Assignment ::
Would you transcribe exactly the lines from the one containing "[7:20.03-7:21.10]" to the last line of the data below, both ends included, but none of the pictures?

Provided information ::

== Segment start ==

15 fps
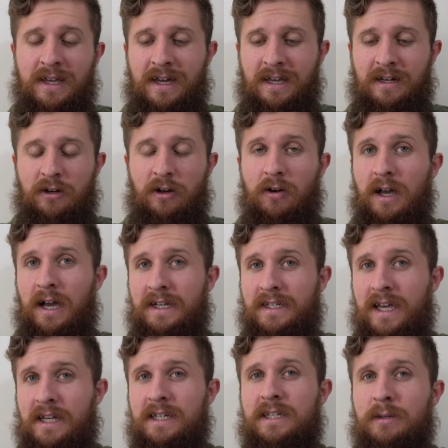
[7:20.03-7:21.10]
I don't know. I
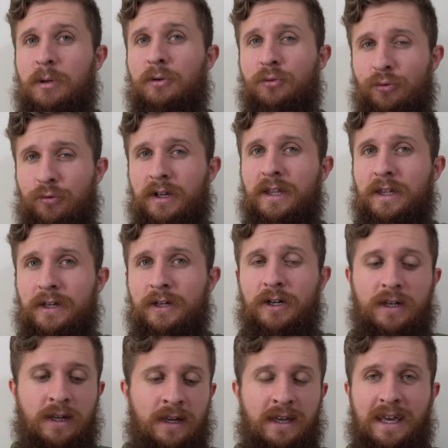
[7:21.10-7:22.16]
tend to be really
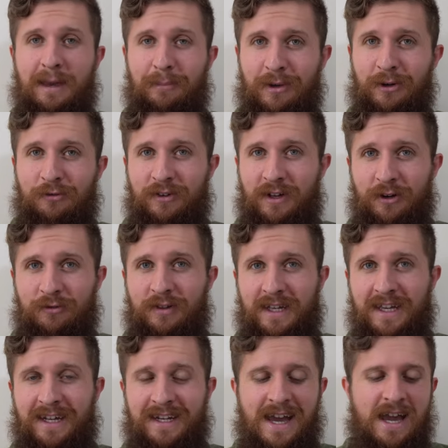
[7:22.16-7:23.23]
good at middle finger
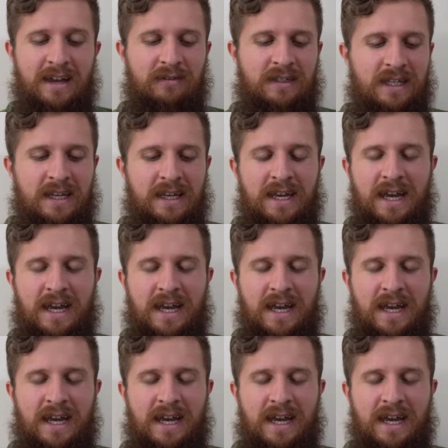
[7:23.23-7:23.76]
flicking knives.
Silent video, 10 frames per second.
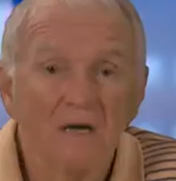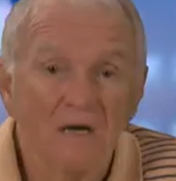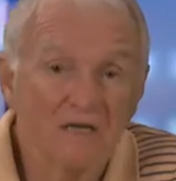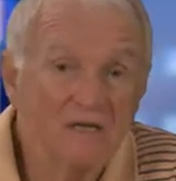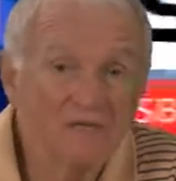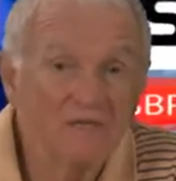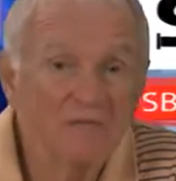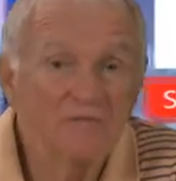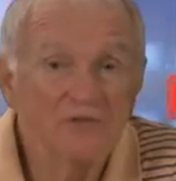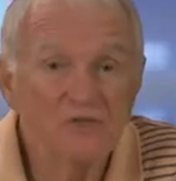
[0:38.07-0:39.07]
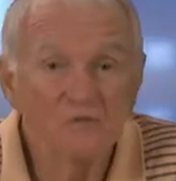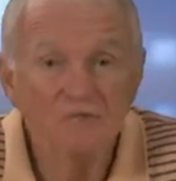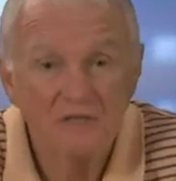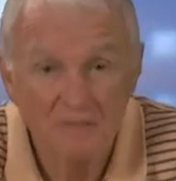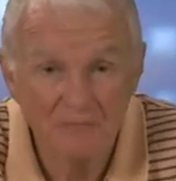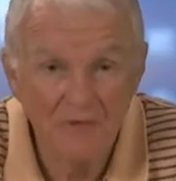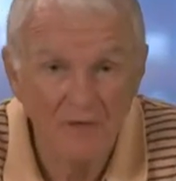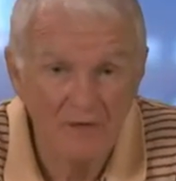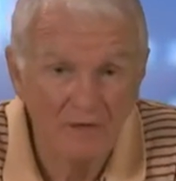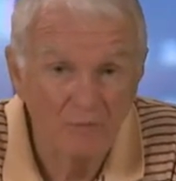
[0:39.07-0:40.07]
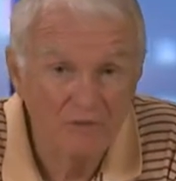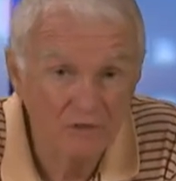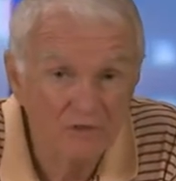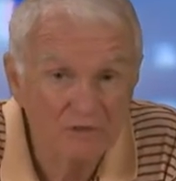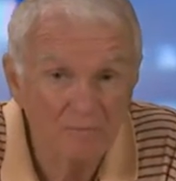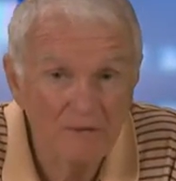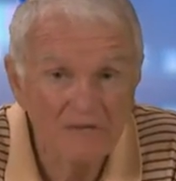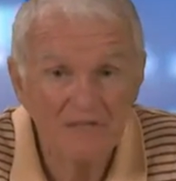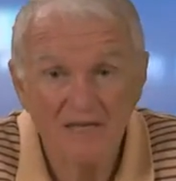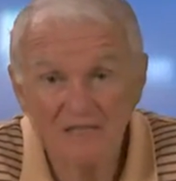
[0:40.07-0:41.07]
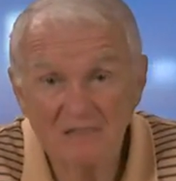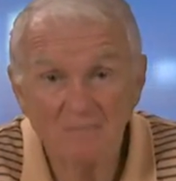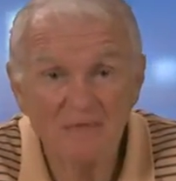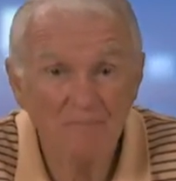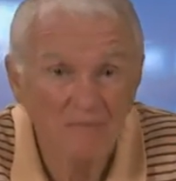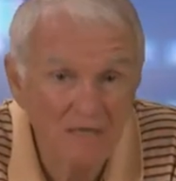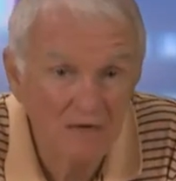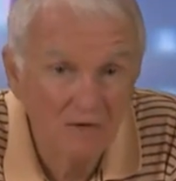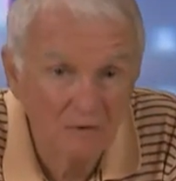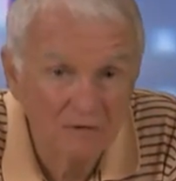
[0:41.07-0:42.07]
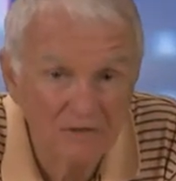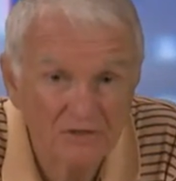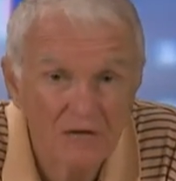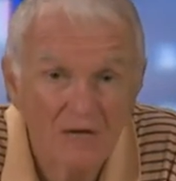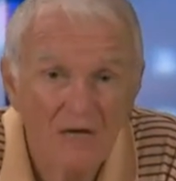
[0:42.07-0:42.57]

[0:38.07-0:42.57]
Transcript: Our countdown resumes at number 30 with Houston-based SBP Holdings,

== Segment end ==

Answer to this problem ::
[7:20.03-7:21.10]
I don't know. I
[7:21.10-7:22.16]
tend to be really
[7:22.16-7:23.23]
good at middle finger
[7:23.23-7:23.76]
flicking knives.
Silent video, 10 frames per second.
[0:38.07-0:39.07]
[0:39.07-0:40.07]
[0:40.07-0:41.07]
[0:41.07-0:42.07]
[0:42.07-0:42.57]

[0:38.07-0:42.57]
Transcript: Our countdown resumes at number 30 with Houston-based SBP Holdings,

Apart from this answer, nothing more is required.